TASK INPUT Start Marker

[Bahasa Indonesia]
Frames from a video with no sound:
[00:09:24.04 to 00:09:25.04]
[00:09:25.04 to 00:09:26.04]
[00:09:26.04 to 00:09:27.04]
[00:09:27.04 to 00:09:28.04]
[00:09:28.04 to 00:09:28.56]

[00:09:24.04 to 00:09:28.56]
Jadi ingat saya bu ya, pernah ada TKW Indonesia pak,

TASK INPUT End Marker
TASK INPUT Start Marker

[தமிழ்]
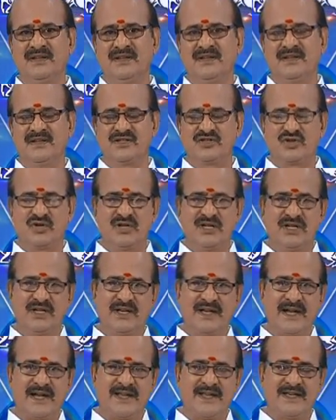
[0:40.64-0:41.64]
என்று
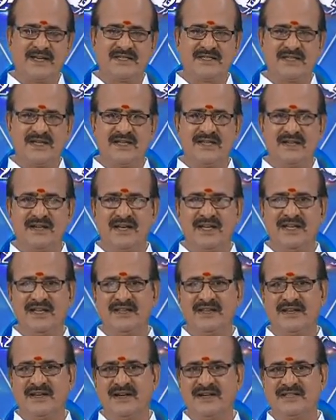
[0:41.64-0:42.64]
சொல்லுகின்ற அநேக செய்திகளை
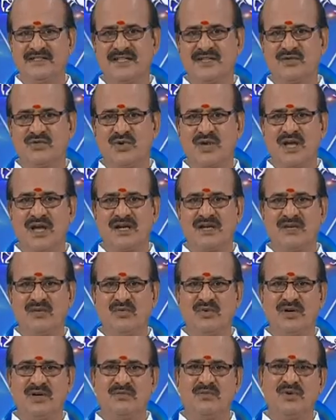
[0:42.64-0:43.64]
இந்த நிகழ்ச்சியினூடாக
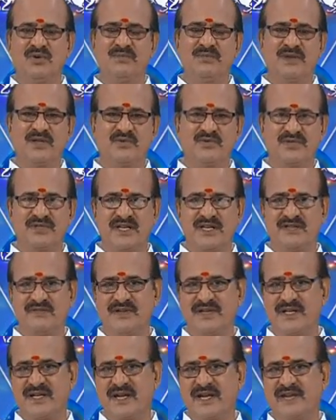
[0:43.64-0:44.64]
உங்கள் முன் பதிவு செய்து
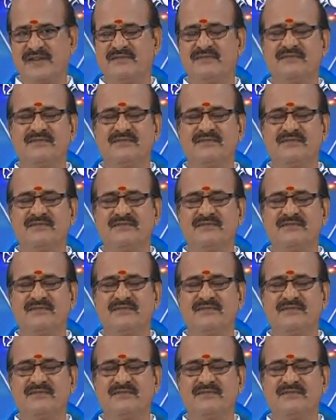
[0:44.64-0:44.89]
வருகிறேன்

TASK INPUT End Marker

[WHAT YOU NEED TO DO]
As the answer, set down only the lines from the data above between the one holding "[Bahasa Indonesia]" and the one holding "[00:09:28.04 to 00:09:28.56]", inclusive, exactly as they read.

[COMPLETED TASK]
[Bahasa Indonesia]
Frames from a video with no sound:
[00:09:24.04 to 00:09:25.04]
[00:09:25.04 to 00:09:26.04]
[00:09:26.04 to 00:09:27.04]
[00:09:27.04 to 00:09:28.04]
[00:09:28.04 to 00:09:28.56]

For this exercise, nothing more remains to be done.